La questione dell’intelligenza artificiale e, più in generale, della
filosofia della mente e della filosofia analitica di indirizzo cognitivista,
può essere illuminata dalla considerazione del modo in cui si pone il processo
dell’interpretazione: ed anche in questa prospettiva, si può arrivare alla
conclusione che la filosofia della mente non è poi una novità assoluta. Ho
detto sopra che Sesto Empirico riporta la teoria degli Stoici per confutarla:
infatti, fin dall’antichità, le concezioni di tendenza empirista hanno adottato
uno schema profondamente diverso da quello descritto.
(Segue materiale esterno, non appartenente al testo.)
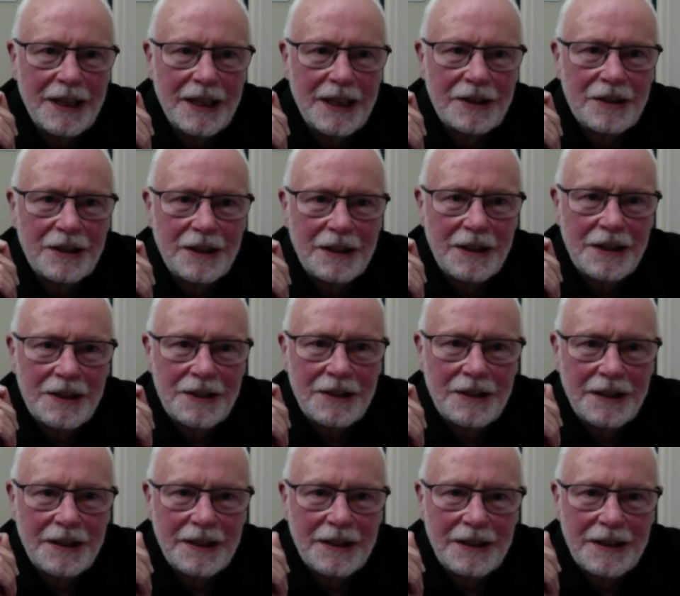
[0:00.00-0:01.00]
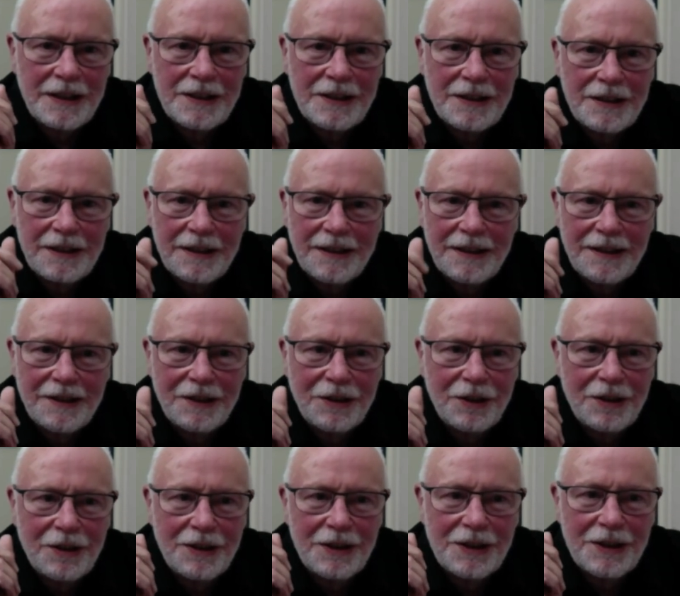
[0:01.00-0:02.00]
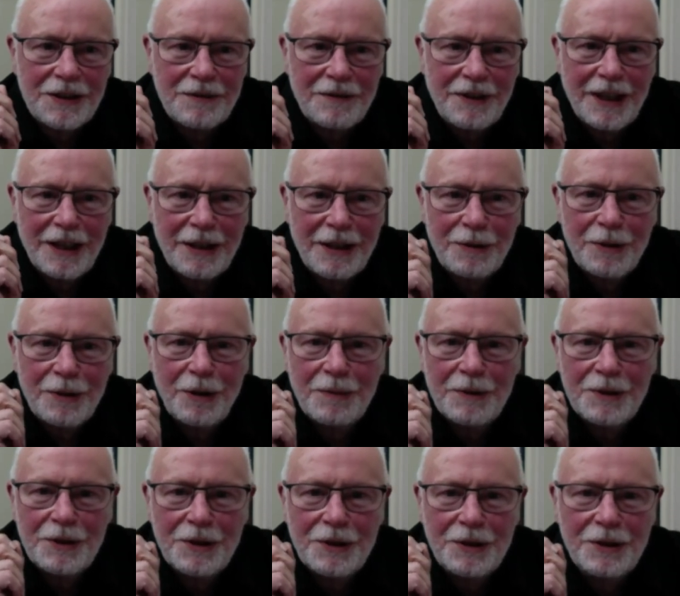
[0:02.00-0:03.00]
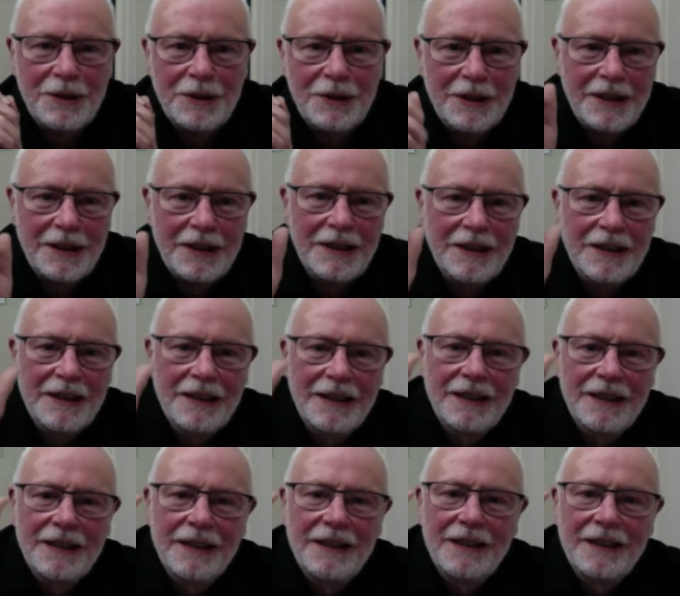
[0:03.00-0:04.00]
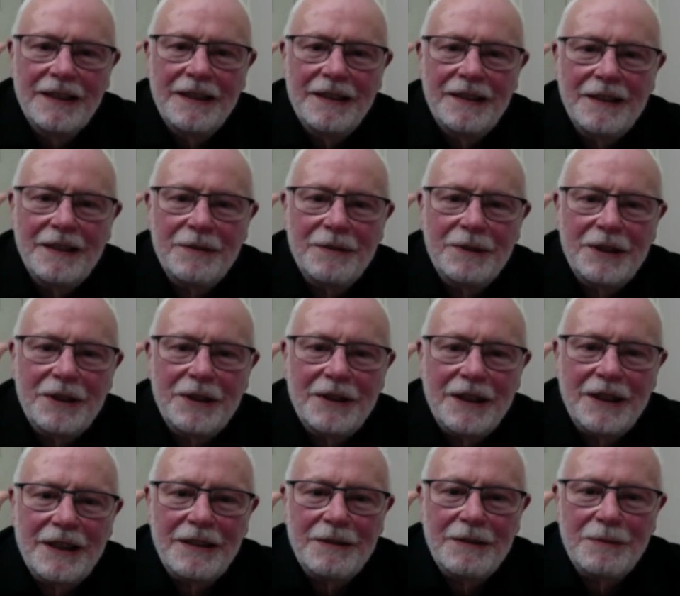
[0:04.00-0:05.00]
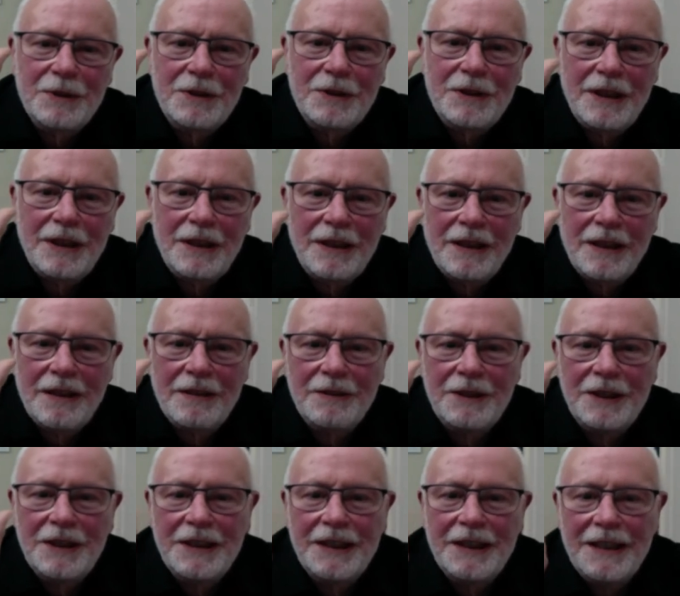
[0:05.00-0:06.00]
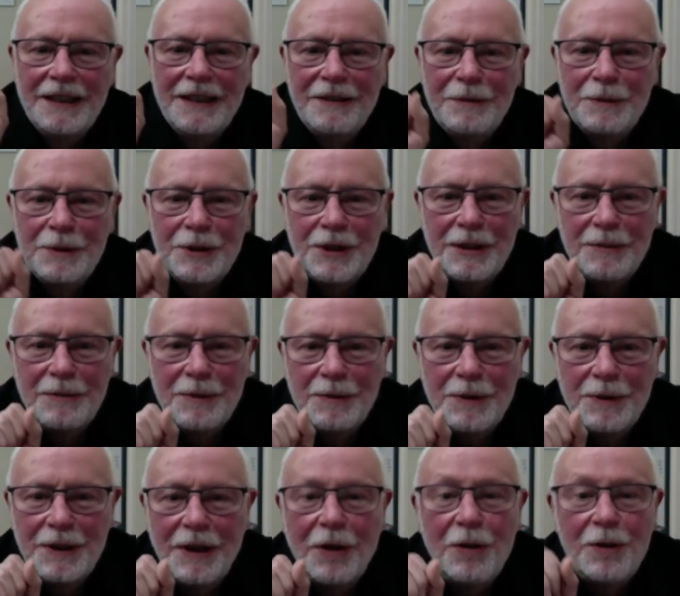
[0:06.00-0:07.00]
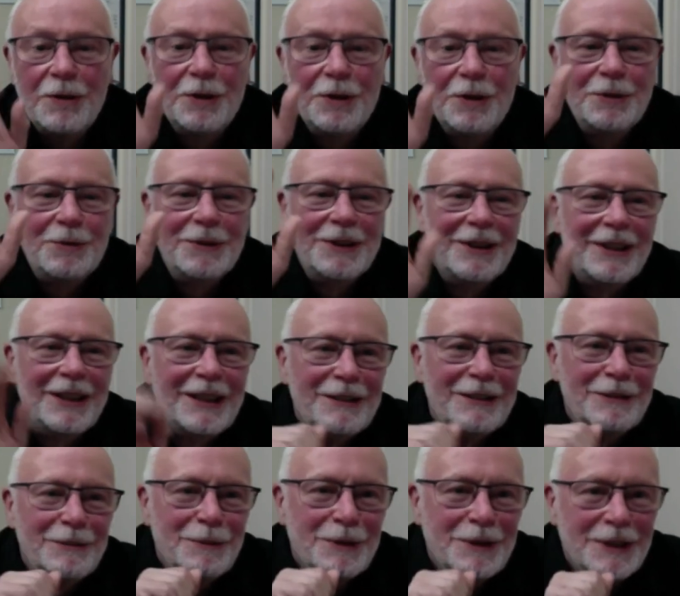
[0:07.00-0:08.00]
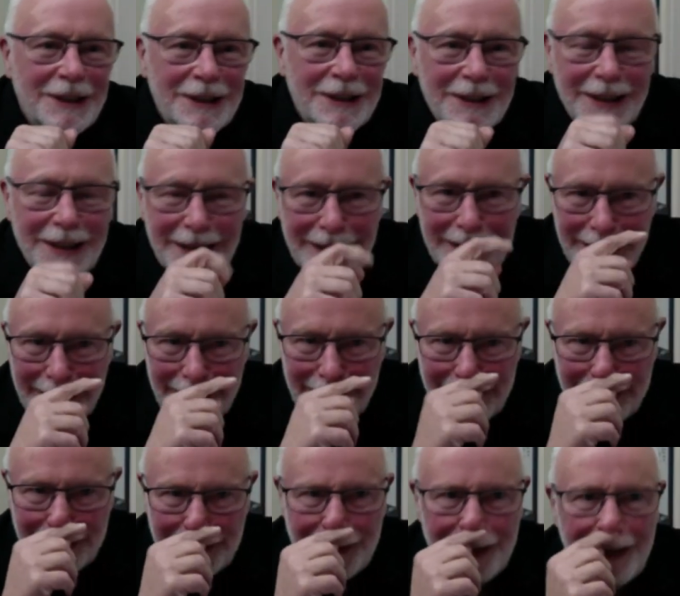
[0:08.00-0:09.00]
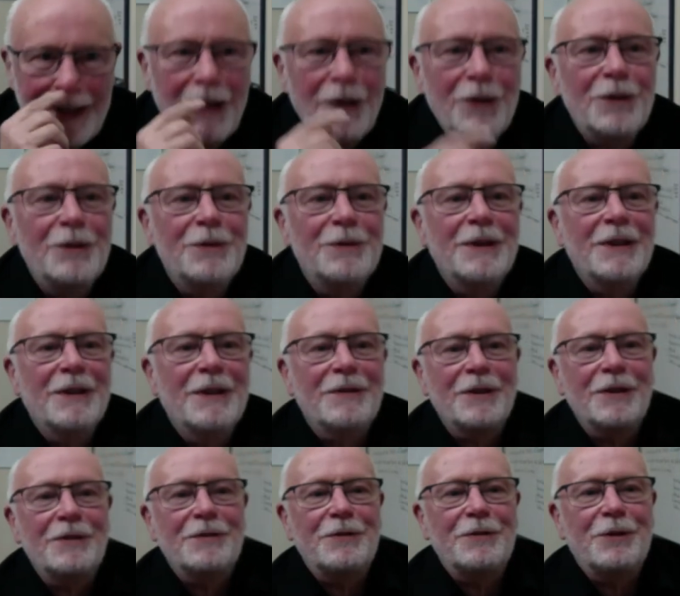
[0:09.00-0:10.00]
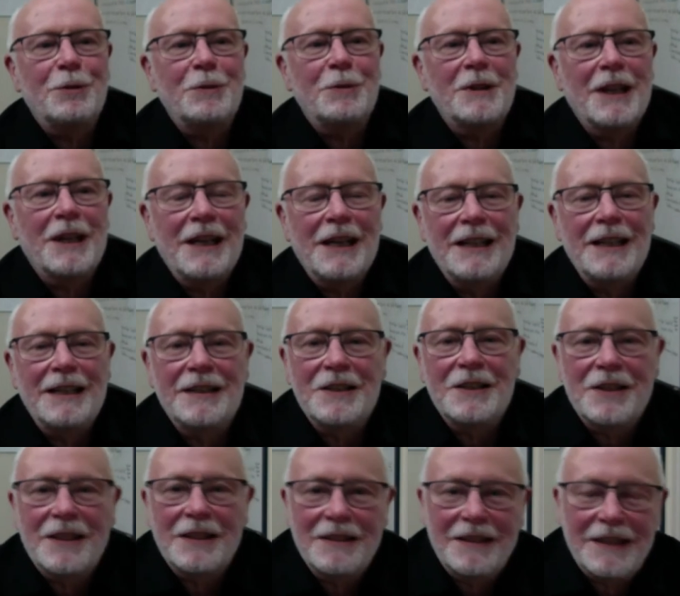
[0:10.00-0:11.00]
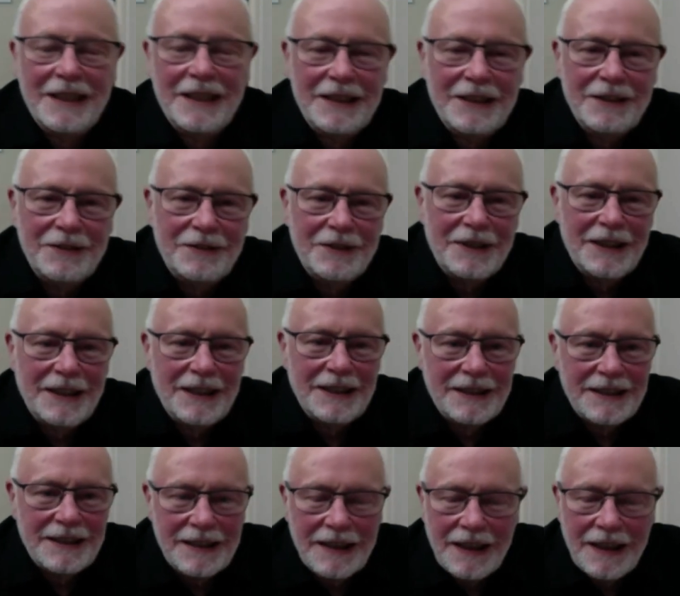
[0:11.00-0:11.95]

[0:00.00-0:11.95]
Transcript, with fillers: in actually listening to this and to the earliest available opportunity, I think we got 100%. No, we didn't get 100%, but we oh, good, we got 100%. There you go. Oh, and I've got formal hands, so thank you for that.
La teoria ora esposta fa
perno su tre elementi: segno: “il significante è la voce, per esempio la
parola Dione”; concetto: “il significato è ciò
che viene indicato dalla voce e che noi apprendiamo come esistente in
dipendenza del nostro pensiero”: apprendiamo come esistente è un’affermazione impegnativa, significa predicare
l’esistenza di una cosa, in dipendenza
del nostro pensiero, cioè di un atto conoscitivo del nostro intelletto, che
ci mostra quello che è e quello che non è; oggetto:
cioè “la cosa esistente che si trova
fuori di noi”. Di questi tre elementi, è il secondo quello che ha subito le
maggiori contestazioni: quando si afferma che “il problema del significato
esclude la possibilità di una soluzione naturalistica” (Marino Rosso), si
esprime la nostalgia di questo schema tripartito dell’interpretazione, nella
sua integrità; mentre lo sforzo di ogni concezione empiristica è quello di creare
un collegamento diretto fra il segno e l’oggetto, che sia capace di saltare il
secondo elemento. Questo mi sembra particolarmente evidente nel Wittgenstein
del Tractatus (diversa la posizione
nella Ricerche), ma in realtà è un
filone che percorre tutta la storia del pensiero occidentale, e che ha avuto
negli ultimi secoli, in virtù dello sviluppo delle scienze cosiddette “dure” un
motivo di particolare fiducia. Ma già nel Medio Evo, nella concezione del
nominalismo, si afferma che l’unica conoscenza certa è la conoscenza dell’ente
singolare: il concetto è un segno della cosa, e sta in luogo di essa nelle
proposizioni, in cui l’analisi logica dei termini permette di evidenziare la
struttura ontologica della realtà[2][2]: nella
mente, che si comporta come specchio fedele della realtà, sono presenti solo
elementi singoli ed individuali: la parola, come segno del concetto che perde
il proprio valore astrattivo, si avvia a diventare segno (denotazione)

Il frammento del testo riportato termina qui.